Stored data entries
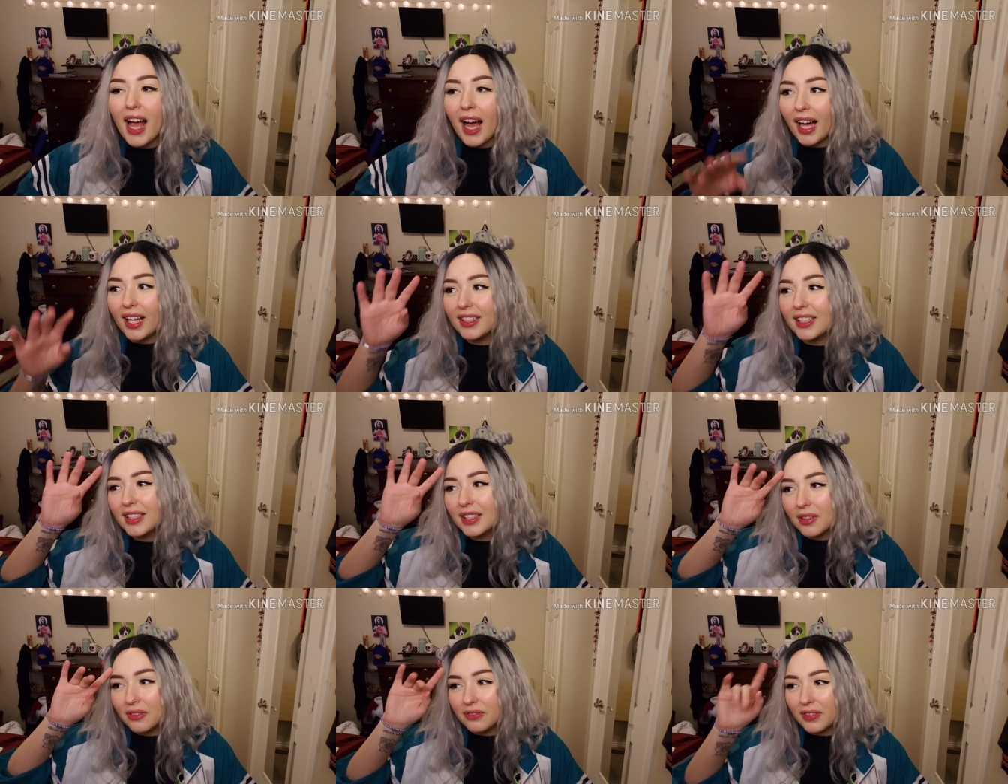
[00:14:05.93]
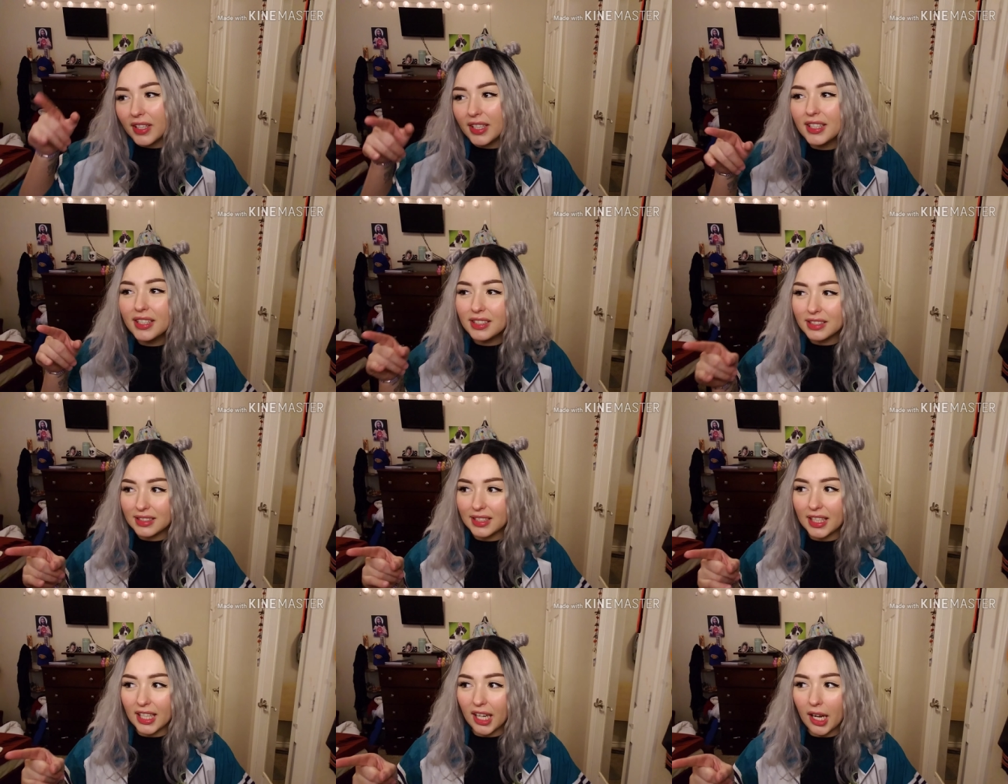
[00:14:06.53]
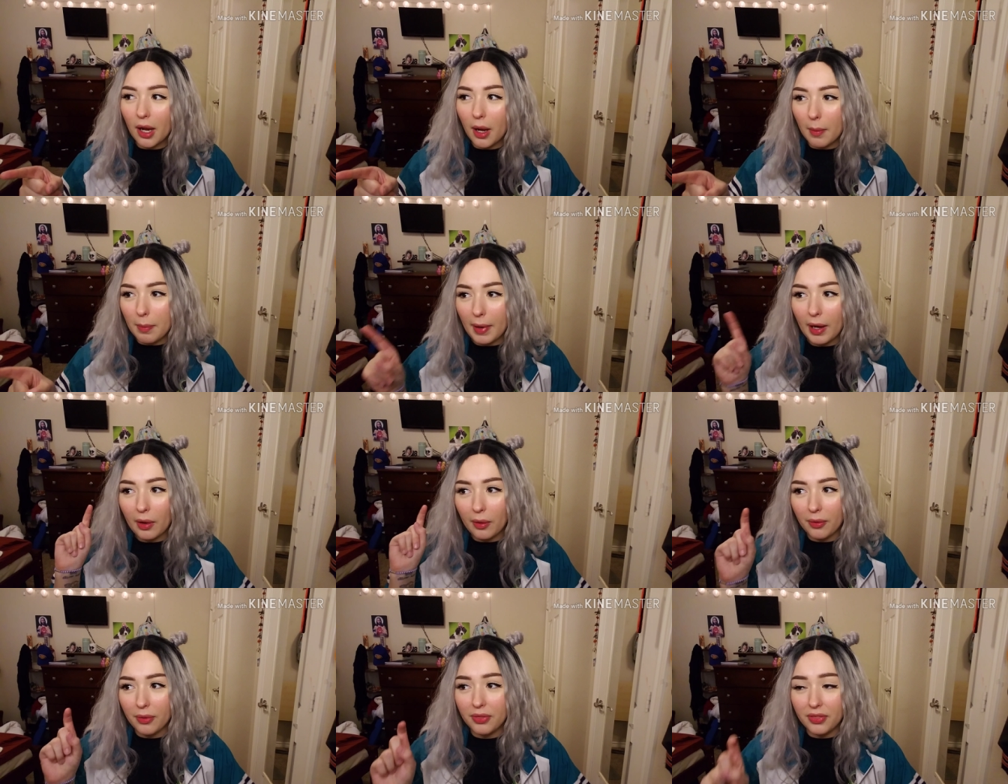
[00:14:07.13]
and then the funniest thing
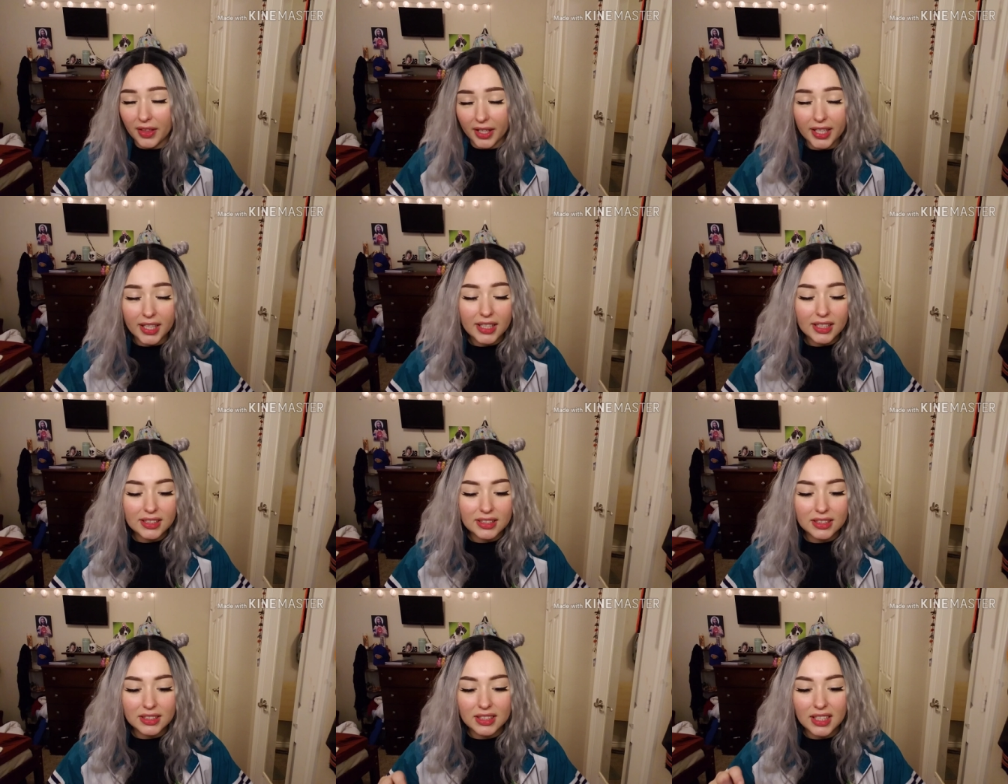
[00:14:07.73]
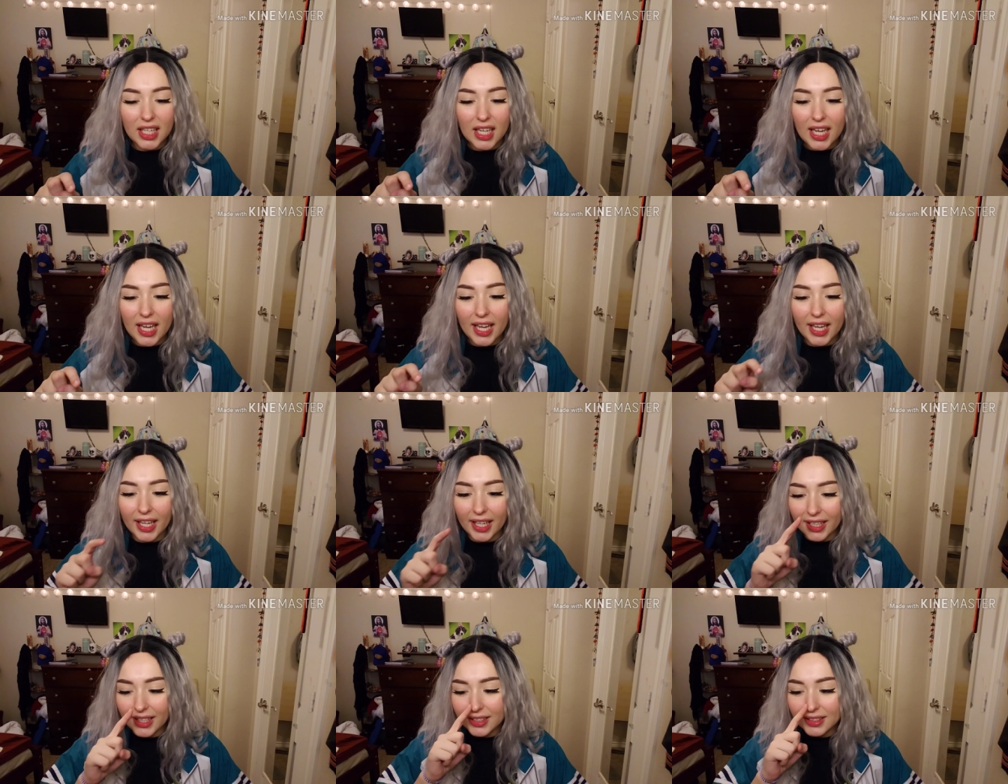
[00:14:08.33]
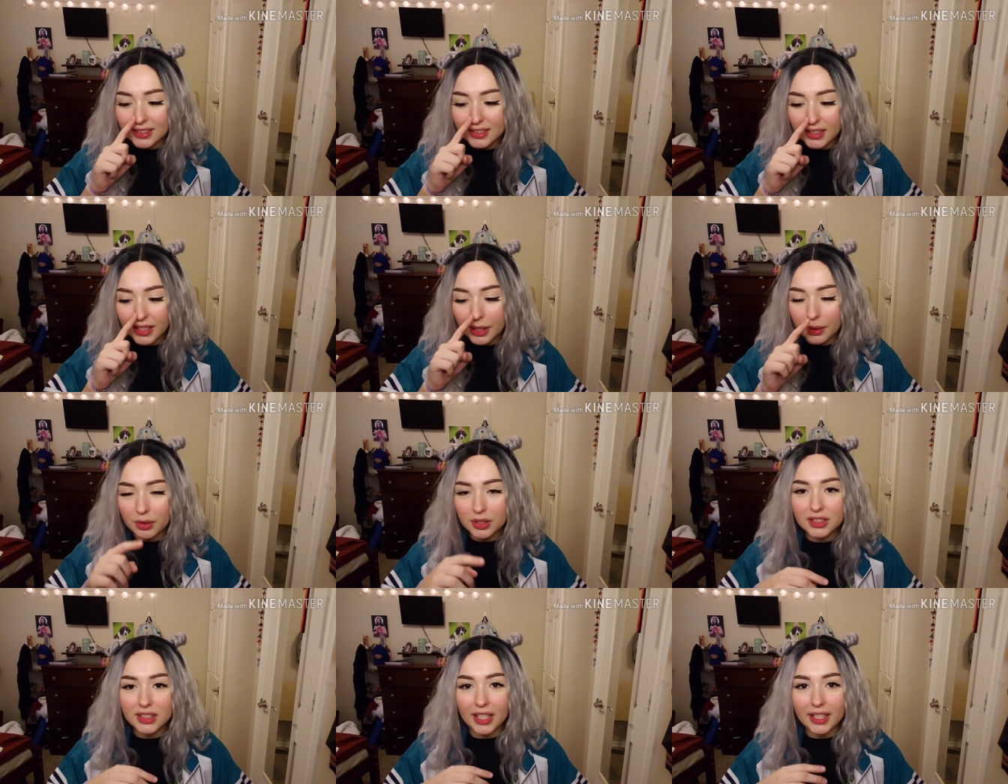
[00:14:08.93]
about this is he
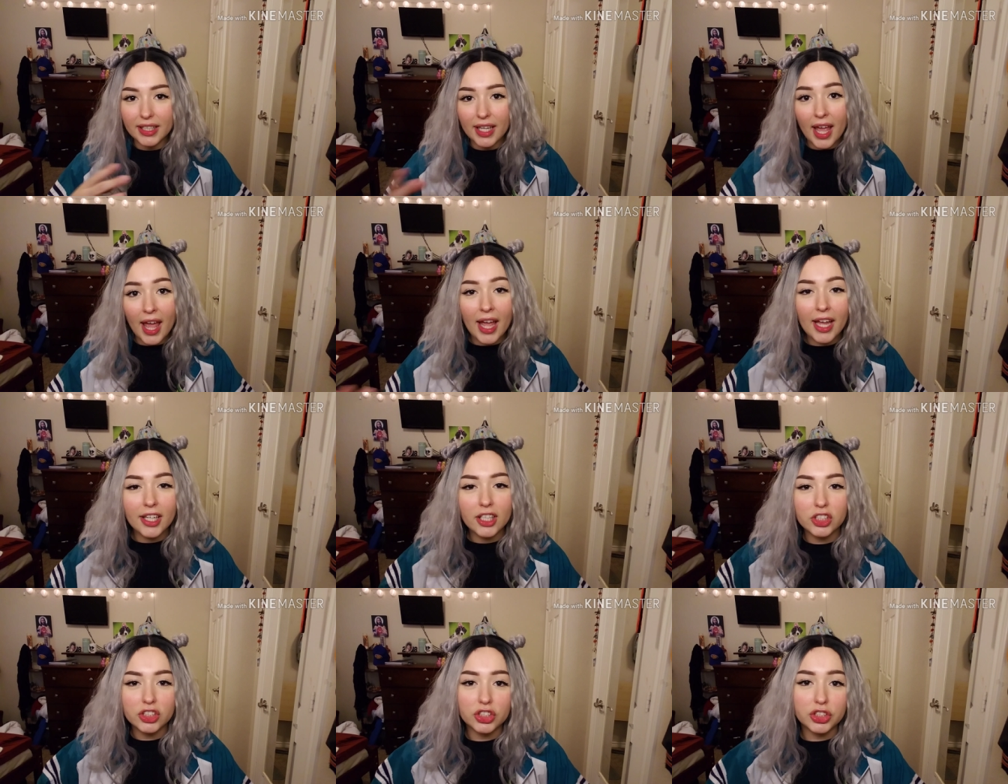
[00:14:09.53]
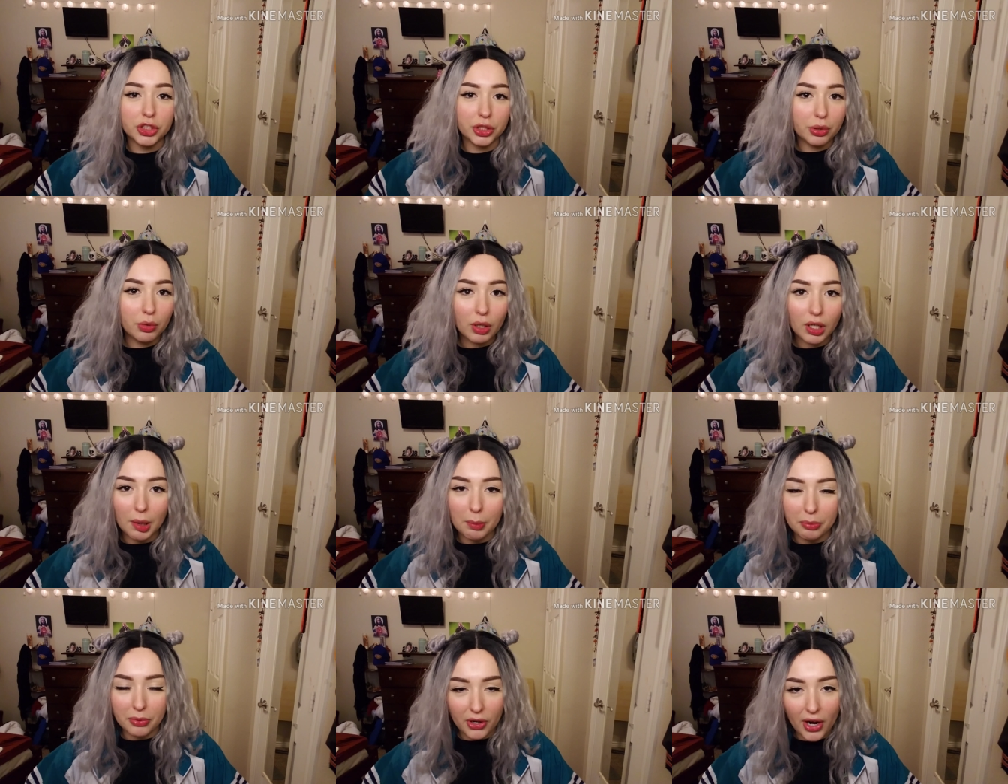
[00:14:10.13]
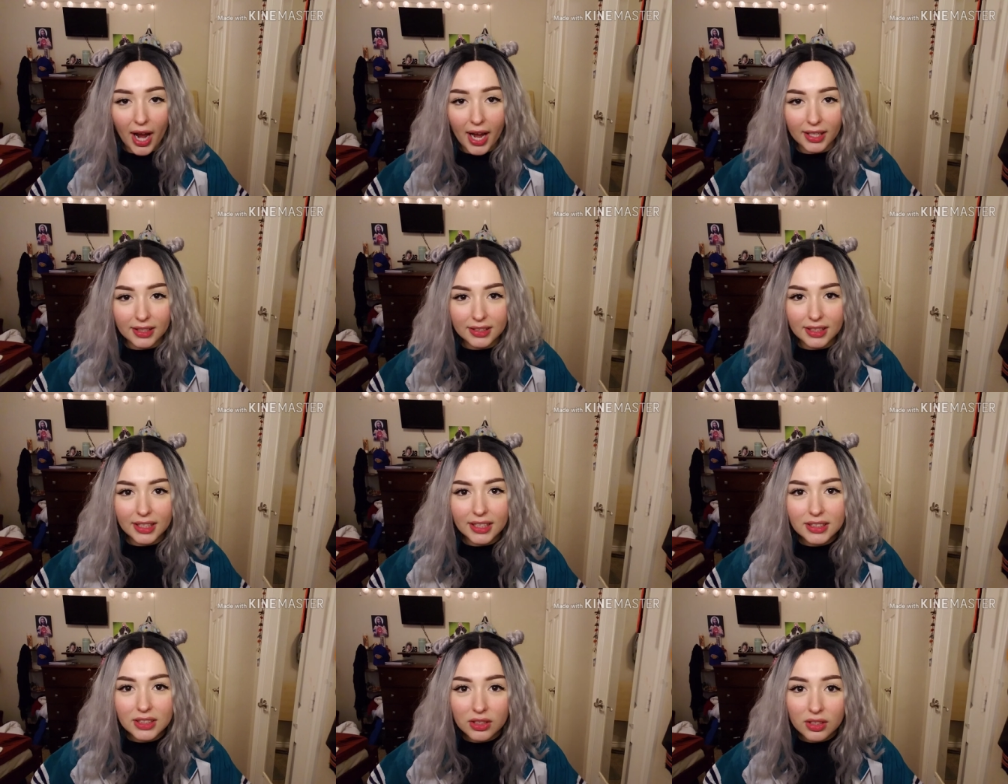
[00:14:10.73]
was like, hey, do you want to
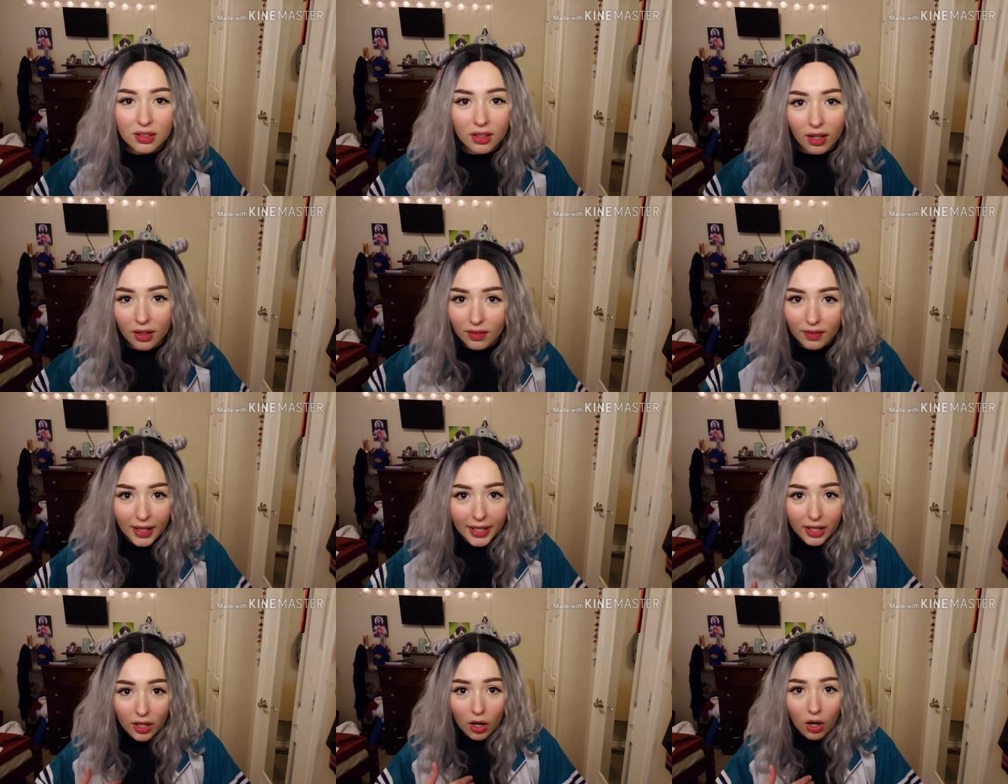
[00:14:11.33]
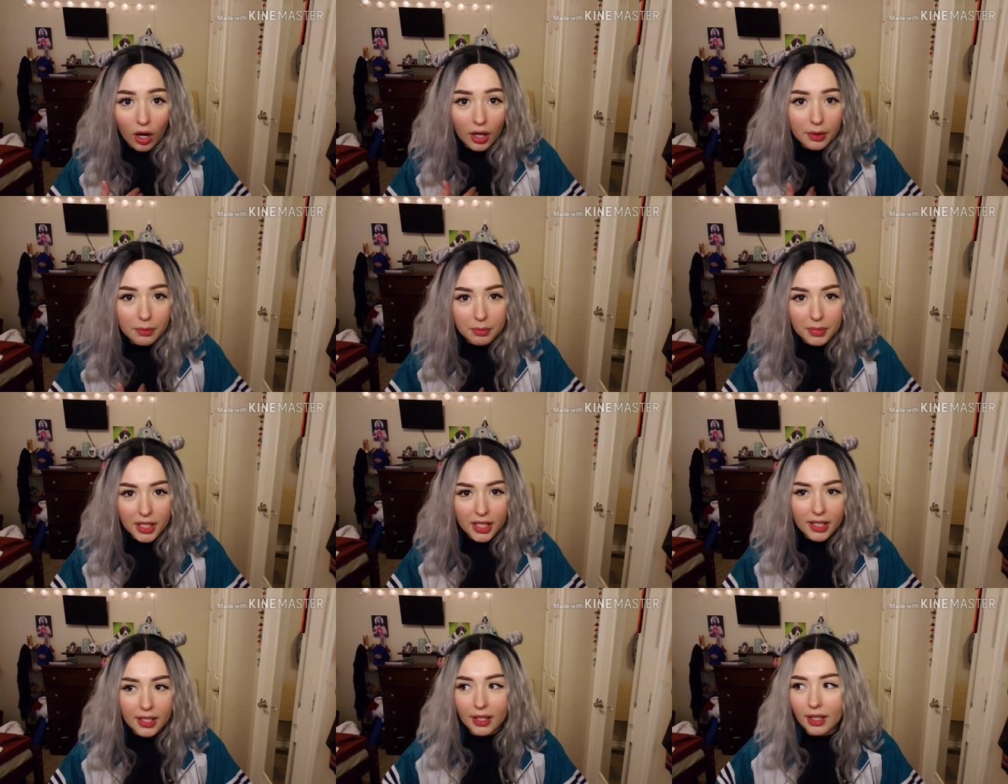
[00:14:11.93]
practice, like, on me?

Task objective → Write the lines out exactly, beginning at the line that holds "[00:14:07.73]" and stopping after the last line of the entries; include no pictures.

Task response →
[00:14:07.73]
[00:14:08.33]
[00:14:08.93]
about this is he
[00:14:09.53]
[00:14:10.13]
[00:14:10.73]
was like, hey, do you want to
[00:14:11.33]
[00:14:11.93]
practice, like, on me?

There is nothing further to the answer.